Exercise materials =>
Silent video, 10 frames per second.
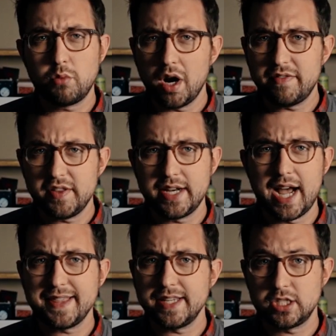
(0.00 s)
more often than
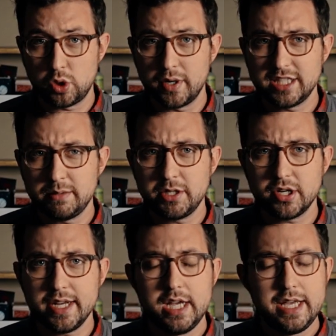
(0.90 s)
not, this story
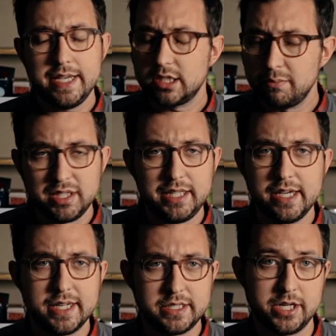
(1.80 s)
symmetry is completely
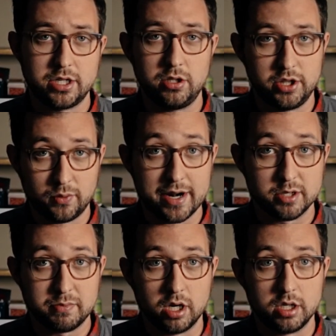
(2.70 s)
unintentional on the
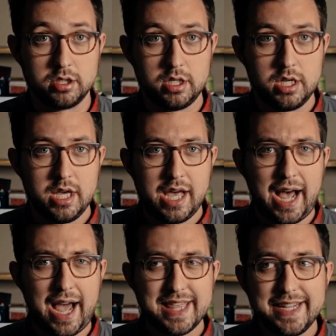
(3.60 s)
writer's part.
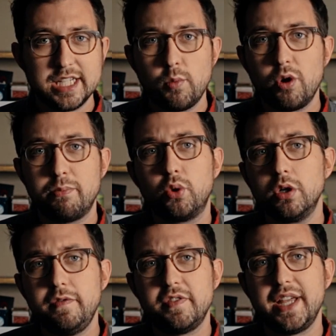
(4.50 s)
I think it's more
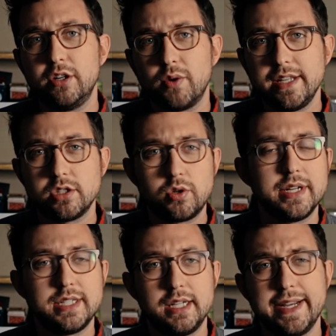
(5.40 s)
proof that great
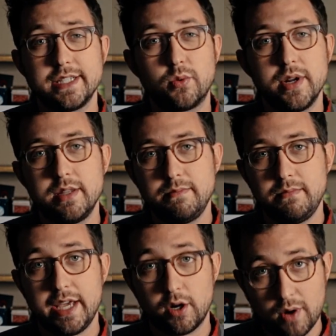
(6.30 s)
storytelling has a
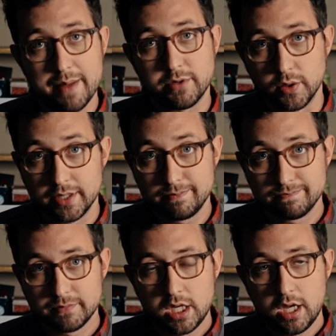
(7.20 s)
rhythm and a rhyme to it.
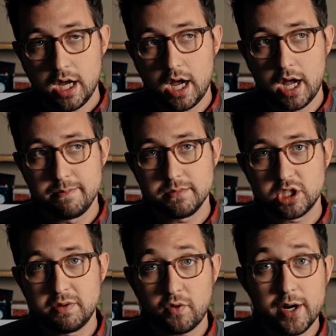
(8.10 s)

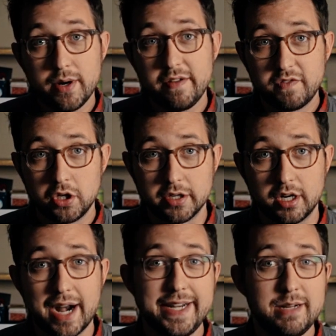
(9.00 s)
So before I go any
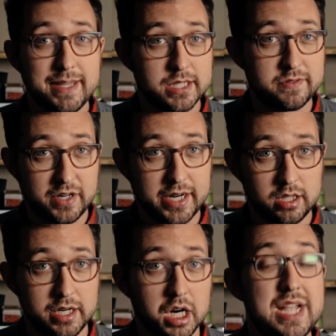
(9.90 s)
further, I need to make this very
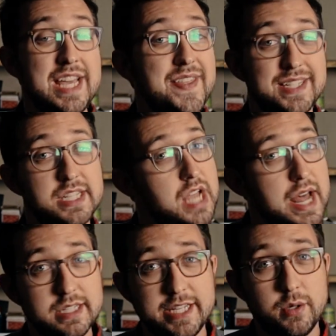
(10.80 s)
clear. This is
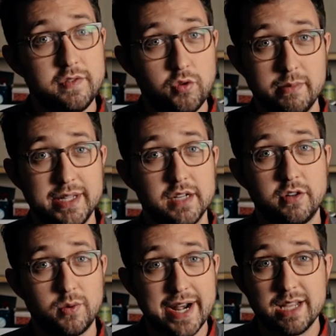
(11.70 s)
not a secret formula
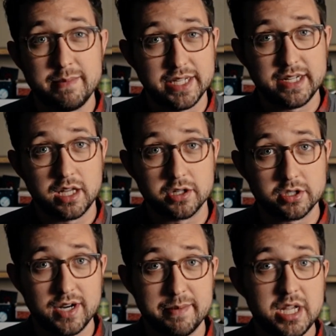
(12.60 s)
for writing $1 million
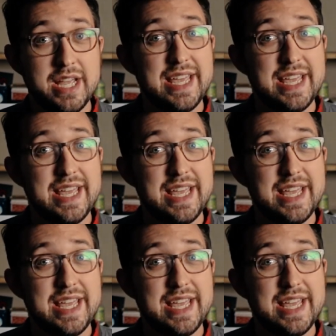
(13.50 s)
script.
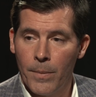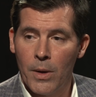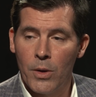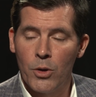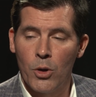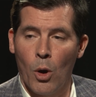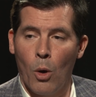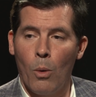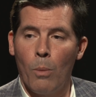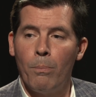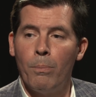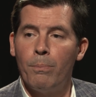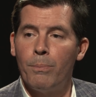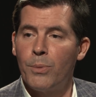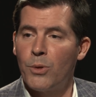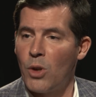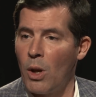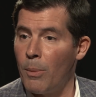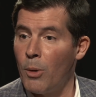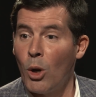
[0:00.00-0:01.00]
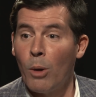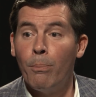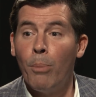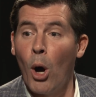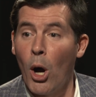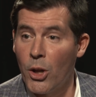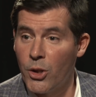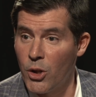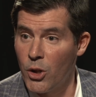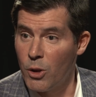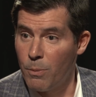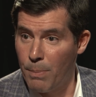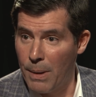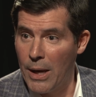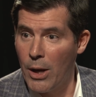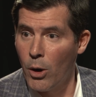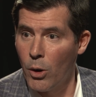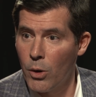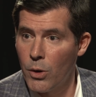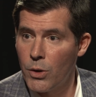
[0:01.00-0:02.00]
So some of your boss's
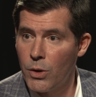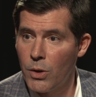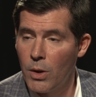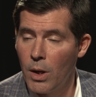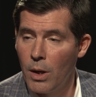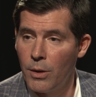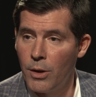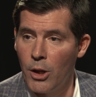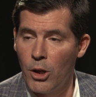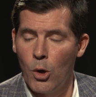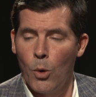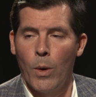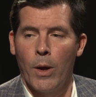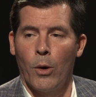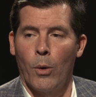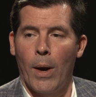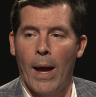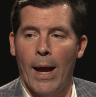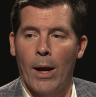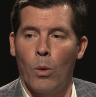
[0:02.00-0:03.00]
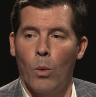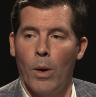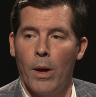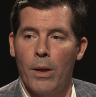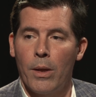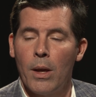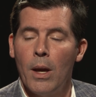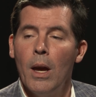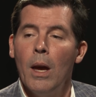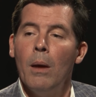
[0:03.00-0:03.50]
peers that you interact with,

Work instructions =>
A verbatim copy of the entries, without the pictures, is what this task requires.

Expected output =>
Silent video, 10 frames per second.
(0.00 s)
more often than
(0.90 s)
not, this story
(1.80 s)
symmetry is completely
(2.70 s)
unintentional on the
(3.60 s)
writer's part.
(4.50 s)
I think it's more
(5.40 s)
proof that great
(6.30 s)
storytelling has a
(7.20 s)
rhythm and a rhyme to it.
(8.10 s)

(9.00 s)
So before I go any
(9.90 s)
further, I need to make this very
(10.80 s)
clear. This is
(11.70 s)
not a secret formula
(12.60 s)
for writing $1 million
(13.50 s)
script.
[0:00.00-0:01.00]
[0:01.00-0:02.00]
So some of your boss's
[0:02.00-0:03.00]
[0:03.00-0:03.50]
peers that you interact with,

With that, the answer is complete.